◆ **To do**
For each record that follows, give it back exactly, with no pictures included.

◆ **The records**
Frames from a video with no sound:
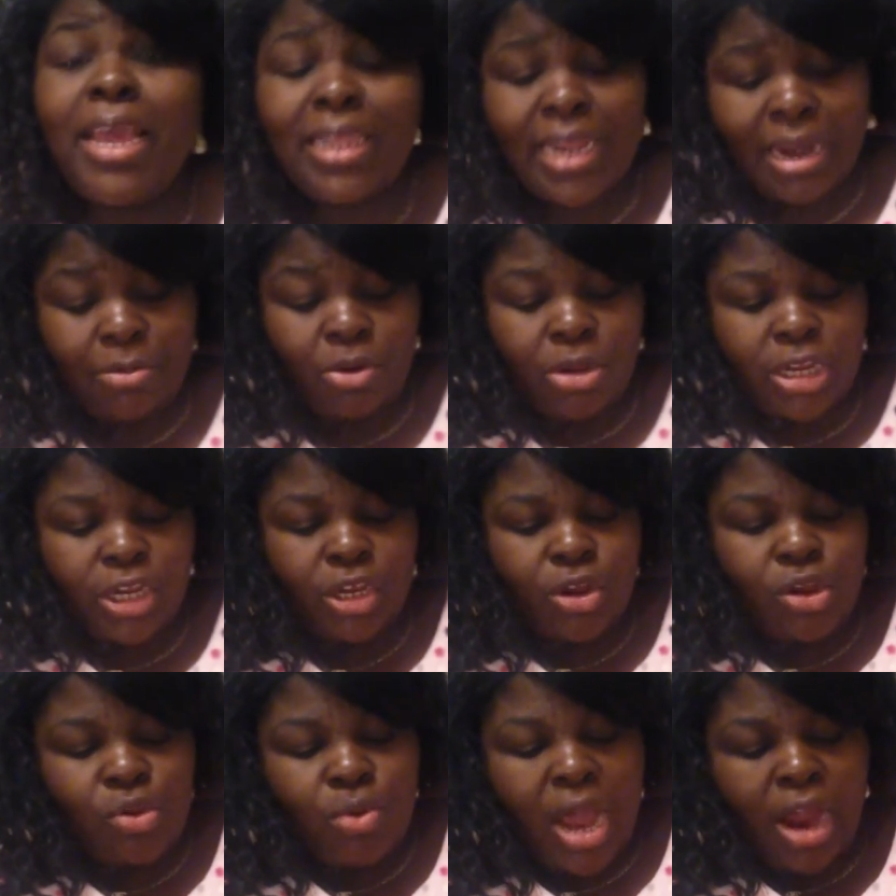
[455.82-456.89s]
piece that I'm going to
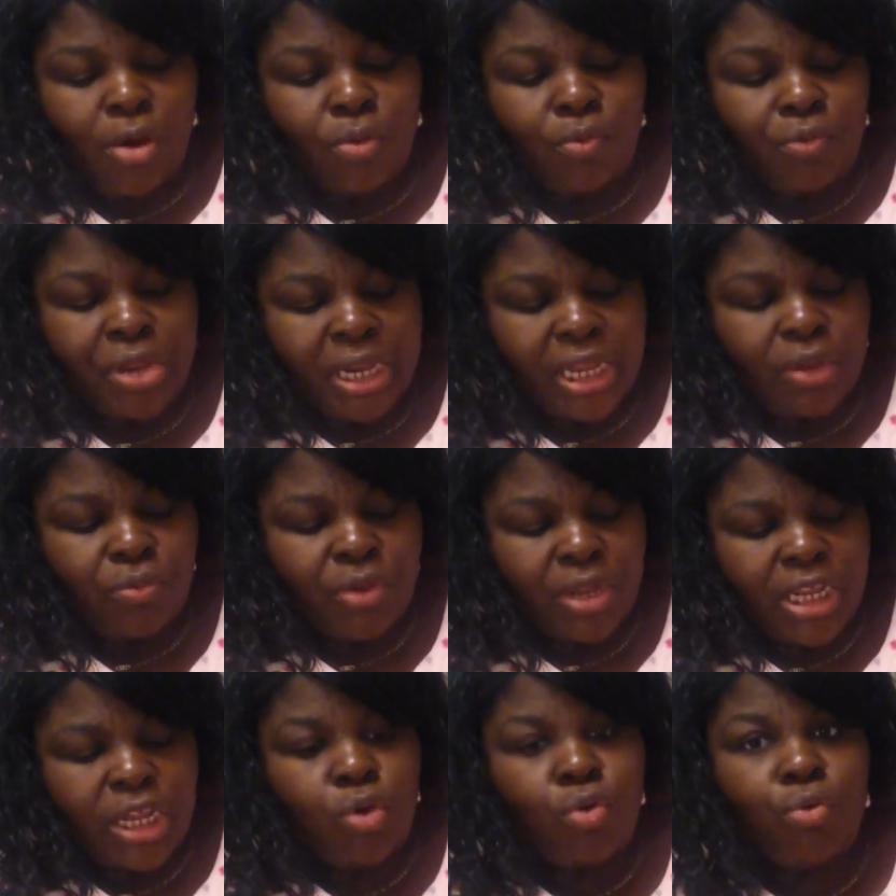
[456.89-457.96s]
show you, I really,
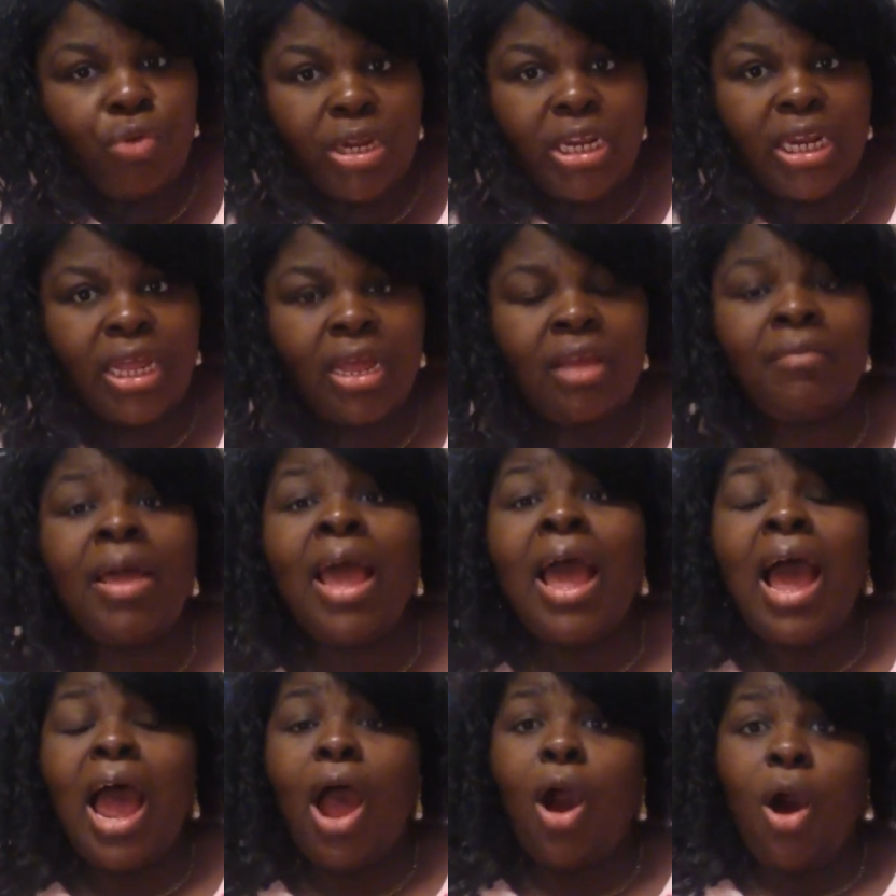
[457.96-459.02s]
really, really love.
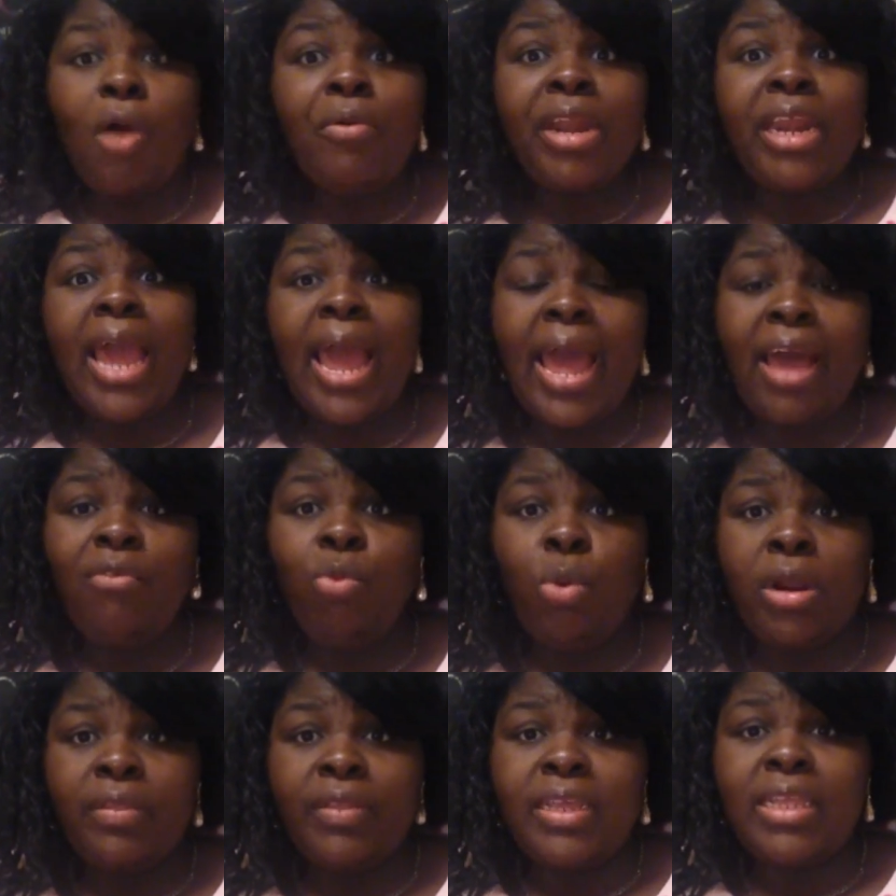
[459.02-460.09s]
I already have
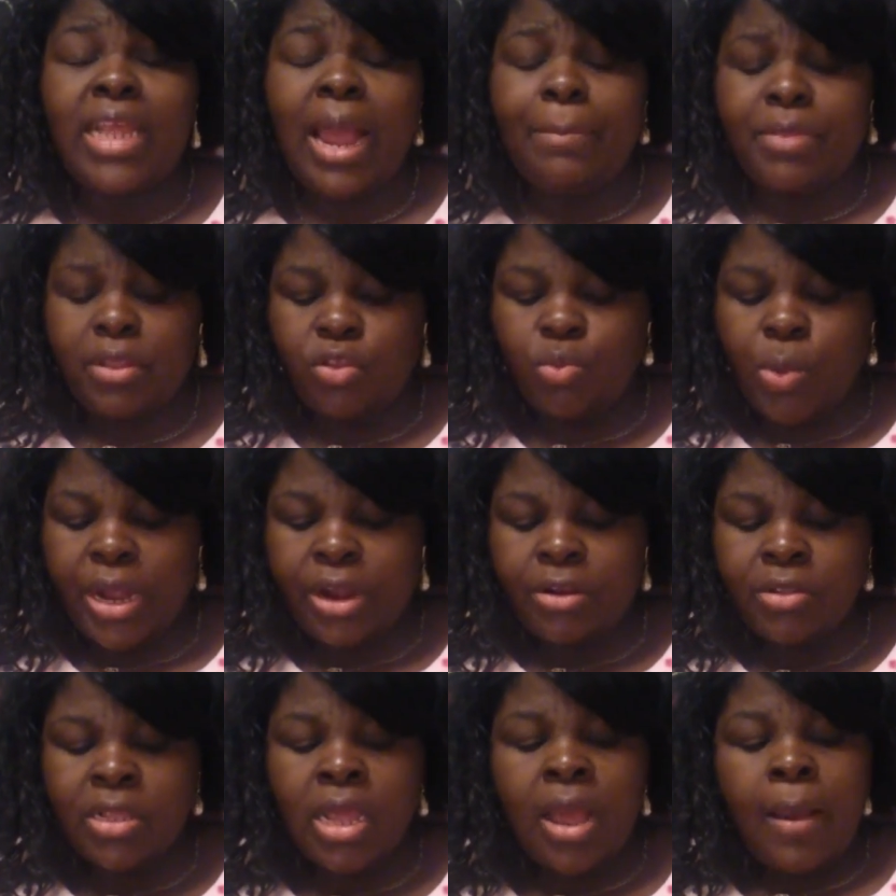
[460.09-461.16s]
one of these types of
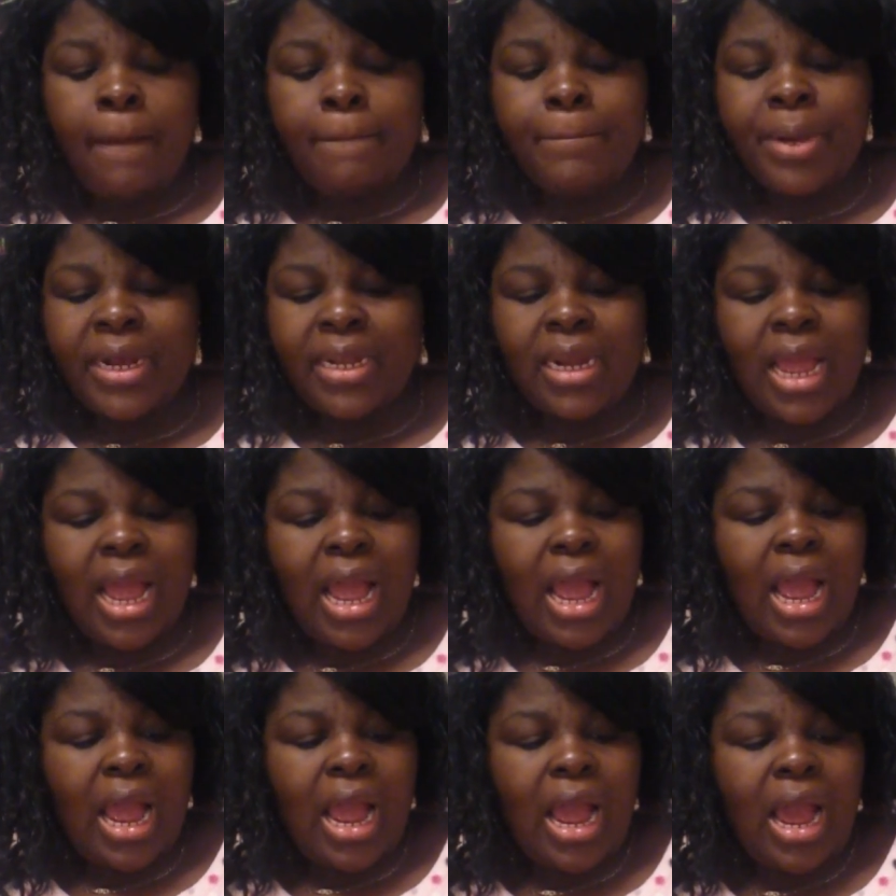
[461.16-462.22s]
sweaters, but
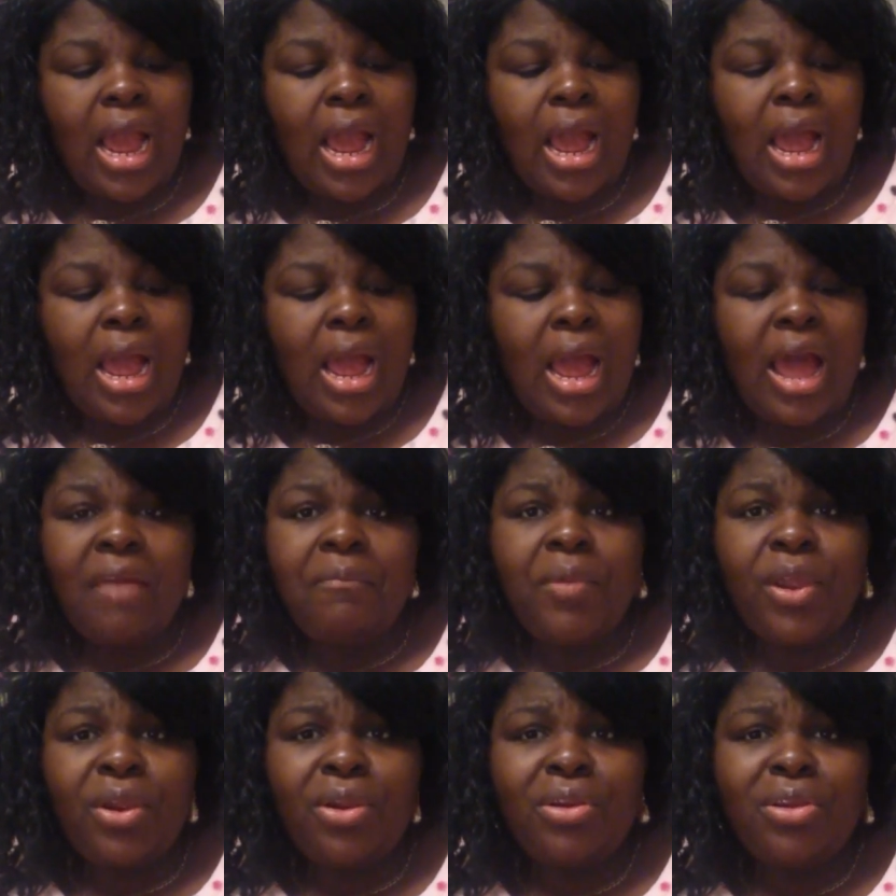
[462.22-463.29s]
I
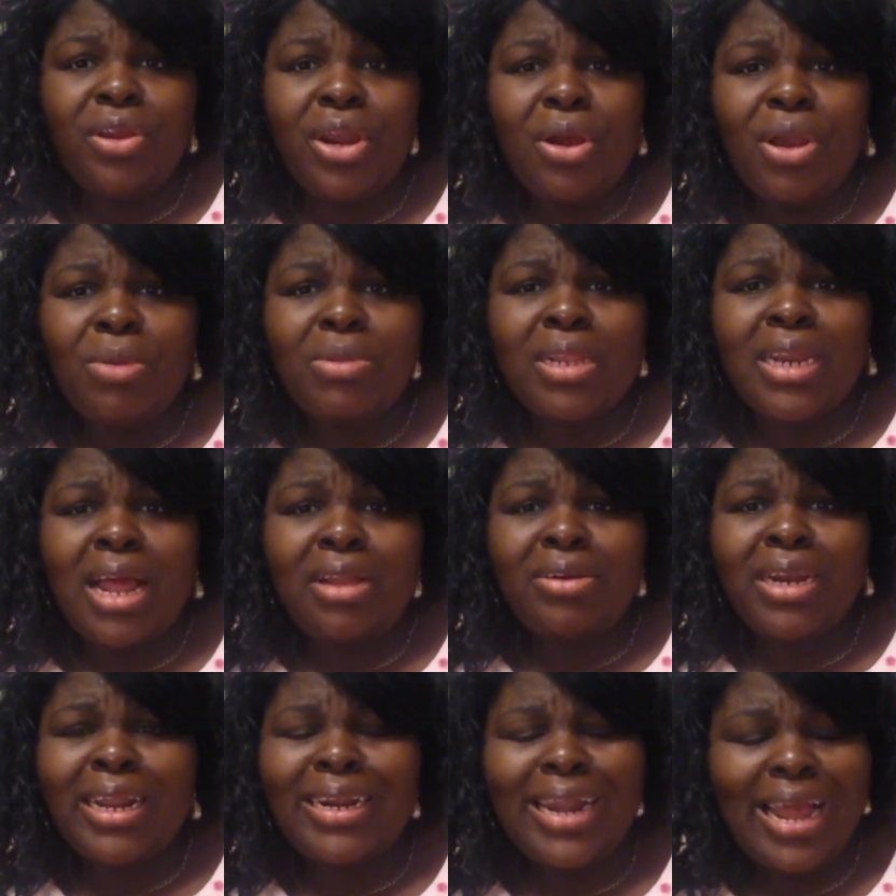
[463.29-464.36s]
figured you know it was a
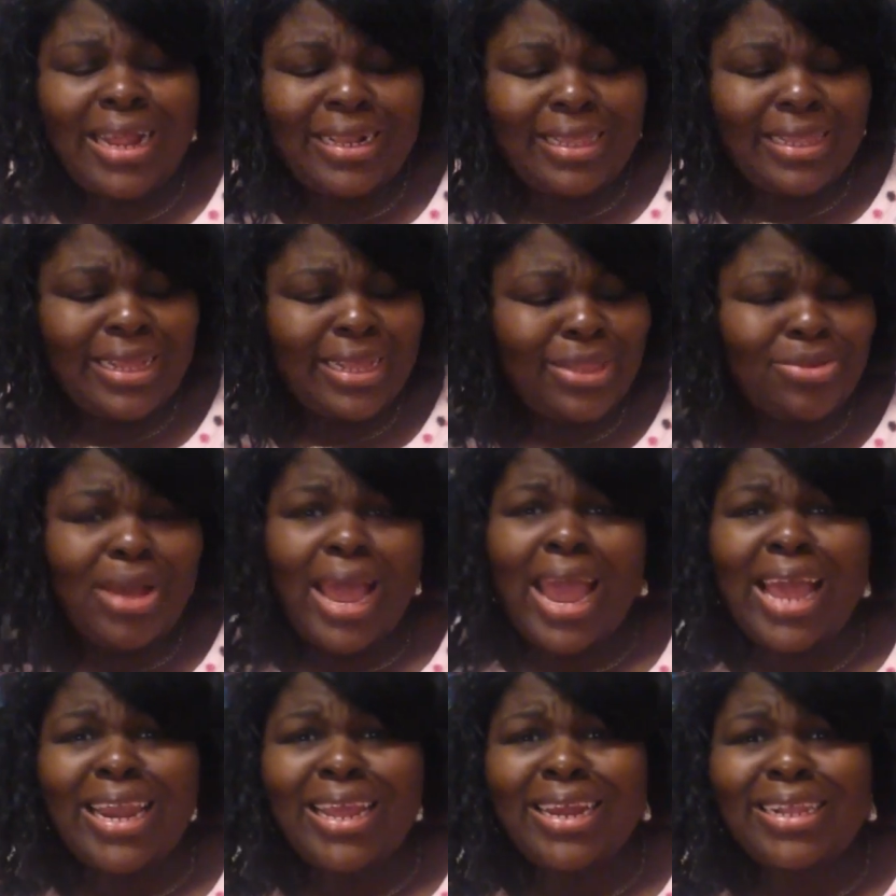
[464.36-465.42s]
dollar ninety nine cents, so I
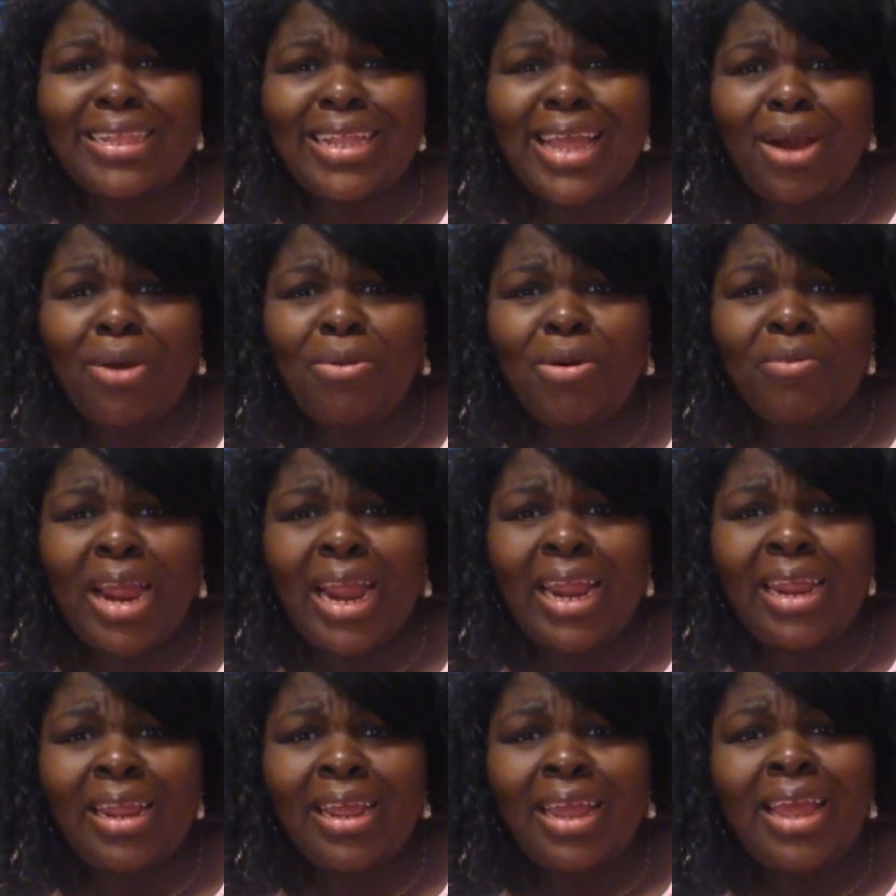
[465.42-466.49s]
had to get a second one
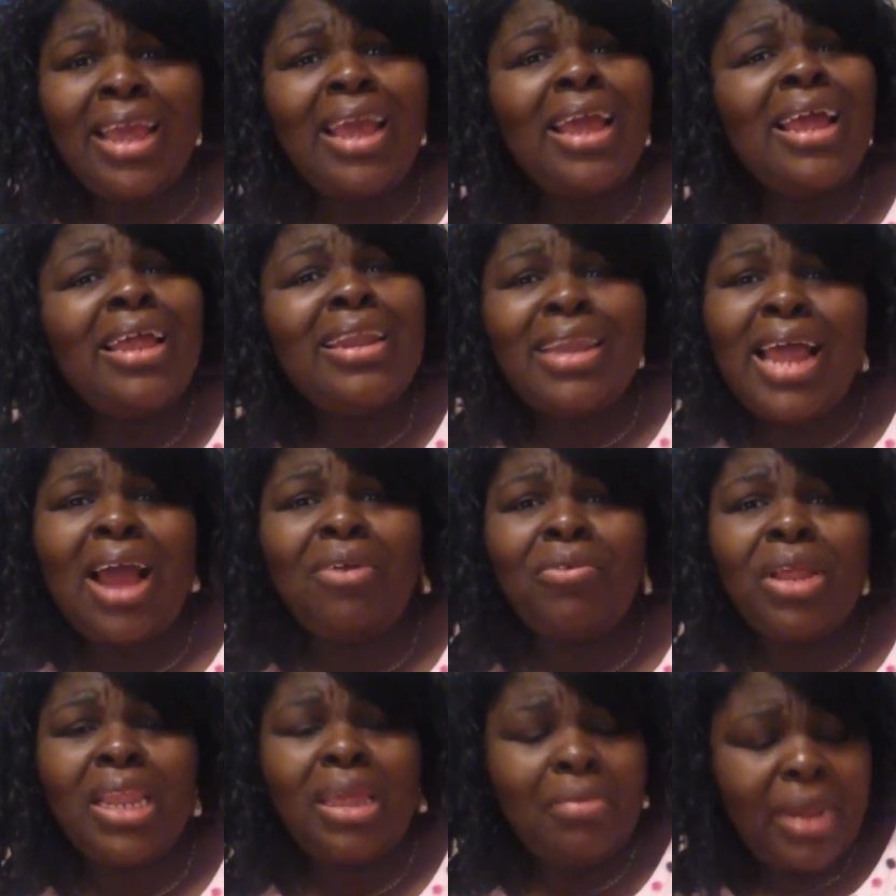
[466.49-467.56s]
right. Not
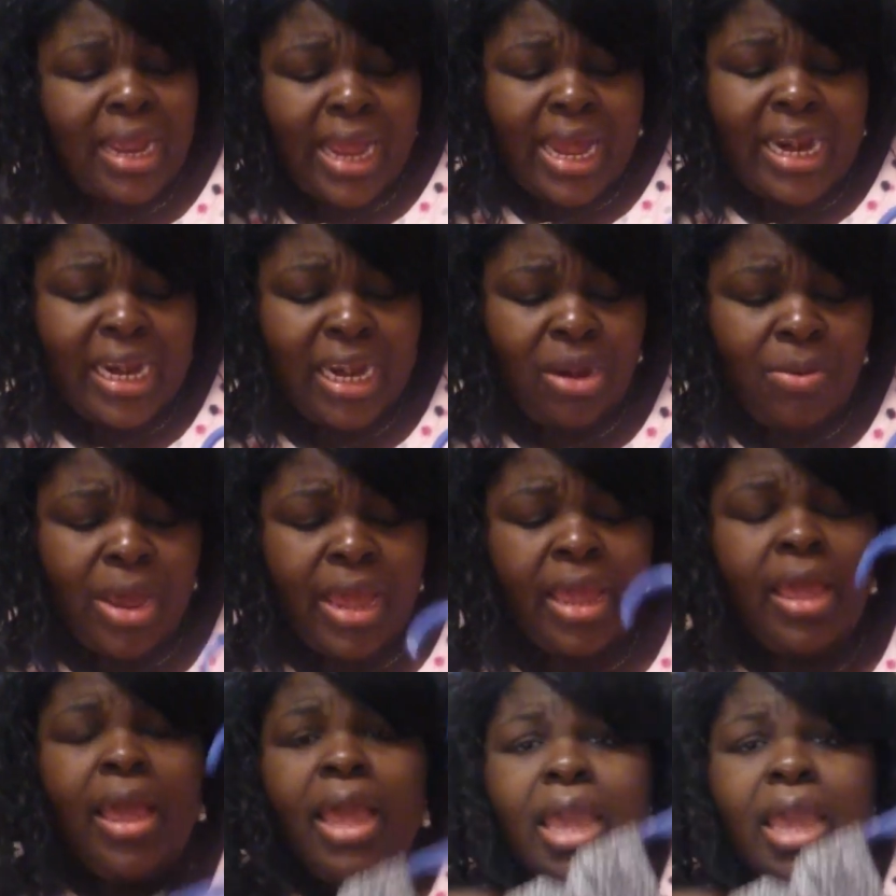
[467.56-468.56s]
really, but I got it anyway.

◆ **Written answer**
Frames from a video with no sound:
[455.82-456.89s]
piece that I'm going to
[456.89-457.96s]
show you, I really,
[457.96-459.02s]
really, really love.
[459.02-460.09s]
I already have
[460.09-461.16s]
one of these types of
[461.16-462.22s]
sweaters, but
[462.22-463.29s]
I
[463.29-464.36s]
figured you know it was a
[464.36-465.42s]
dollar ninety nine cents, so I
[465.42-466.49s]
had to get a second one
[466.49-467.56s]
right. Not
[467.56-468.56s]
really, but I got it anyway.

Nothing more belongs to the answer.